Baca juga : pengertian bahasa menurut para ahli.

4. Karir Buya Hamka Sebagai Seorang Jurnalis

Bagaimanakah Buya Hamka menjadi seorang sastrawan yang notabene semasa mudanya lebih sering menempuh pendidikan Islam dibandingkan dengan pendidikan jurnalis? Ternyata, semua berawal dari kota Medan dimana beliau menulis artikel tentang pengalamannya menunaikan ibadah haji untuk Pelita Andalas, koran milik orang Tionghoa.
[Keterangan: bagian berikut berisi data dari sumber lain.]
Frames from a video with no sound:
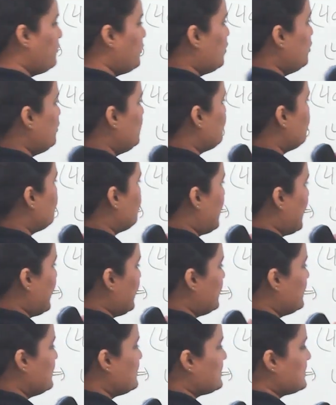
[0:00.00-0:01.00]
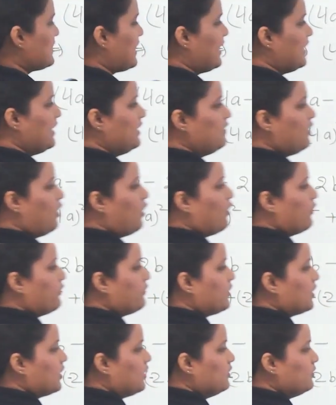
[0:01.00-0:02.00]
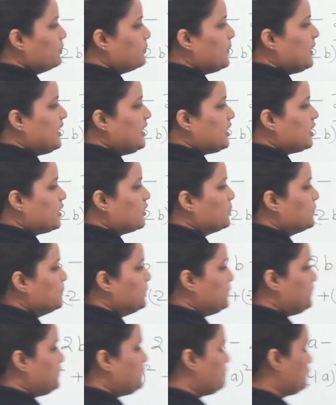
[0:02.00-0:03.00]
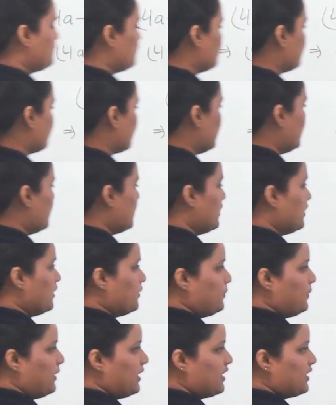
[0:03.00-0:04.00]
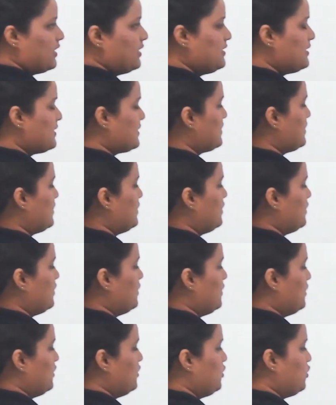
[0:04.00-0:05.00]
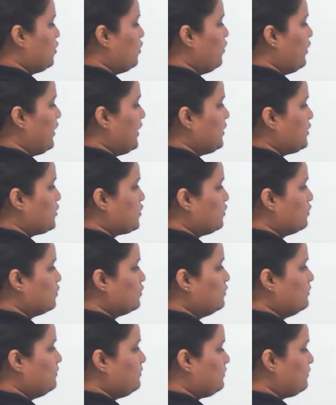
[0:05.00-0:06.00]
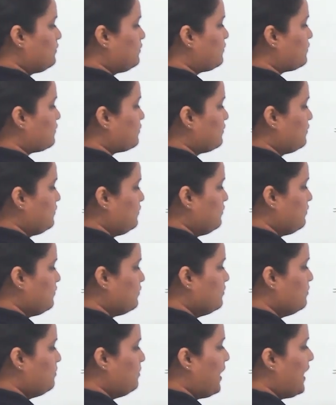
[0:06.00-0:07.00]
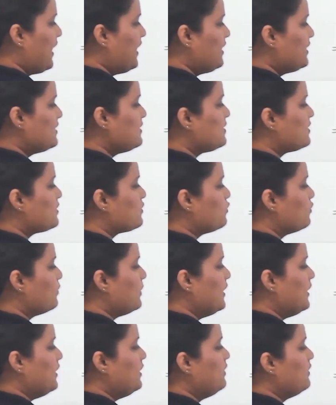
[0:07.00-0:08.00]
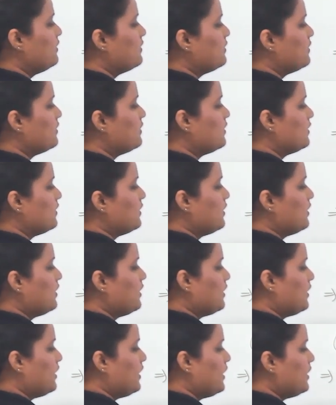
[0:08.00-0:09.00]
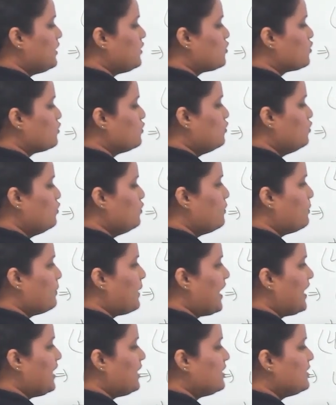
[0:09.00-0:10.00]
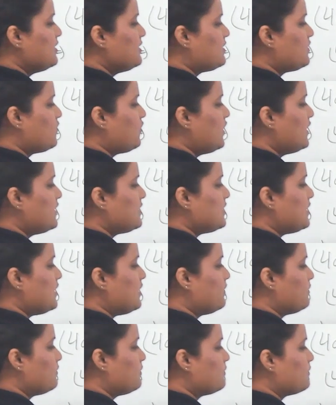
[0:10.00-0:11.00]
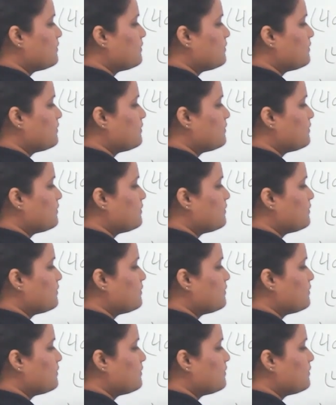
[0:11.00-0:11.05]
put minus sign of the b term plus 2 into minus 2b into minus 3c.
Dari artikel itulah, Buya Hamka menemukan suaranya sebagai seorang jurnalistik

Di tahun 1920-an beliau pernah menjadi seorang wartawan untuk beberapa surat kabar seperti Seruan Islam, Bintang Islam, Seruan Muhammadiyah, dan juga Pelita Andalas. 8 tahun berselang, Buya Hamka menjadi seorang editor majalah Kemajuan Masyarakat. Kemudian pada tahun 1932, Hamka menjadi editor sekaligus menerbitkan majalah Gema Islam, Panji Masyarakat, dan juga Pedoman Masyarakat.

5. Karya-karya Buya Hamka

Gambar via Gramedia.com

Beragam karya sastra telah diterbitkan oleh seorang Buya Hamka. Salah satu yang terkenal adalah "Di Bawah Lindungan Kakbah" yang pertama kali diterbitkan tahun 1938. Melalui novel tersebut, Buya Hamka menggugat penggolongan berdasarkan harta, pangkat, dan keturunan oleh masyarakat Minangkabau. Novel tersebut juga telah diangkat ke layar lebar pada 1981 dan 2011. Selain itu, berikut ini beberapa karya Buya Hamka yang  populer

  • Di Bawah Lindungan Ka'bah (1938)
  • Tenggelamnya Kapal Van Der Wijck (1938)
  • Falsafah Hidup (1940)
  • Tafsir Al-Azhar (1965)
  • Merantau ke Deli (1941)
  • Tuan Direktur (1939)
  • 4 Bulan di Amerika (1952)
  • Dsb

Penutup

Memang Buya Hamka kini sudah tidak ada di dunia ini, namun karya-karyanya akan selalu menginspirasi begitupun dengan kehidupan dan sifat beliau. Bahkan bukan Indonesia saja yang menghargai beliau sebagai seorang sastrawan dan tokoh Islam, tetapi Malaysia dan Singapura pun turut menghargai jasanya. Sekian, dan semoga biografi Buya Hamka ini dapat memberikan inspirasi dan kita dapat memetik pelajaran dari kisah hidupnya. Terima kasih.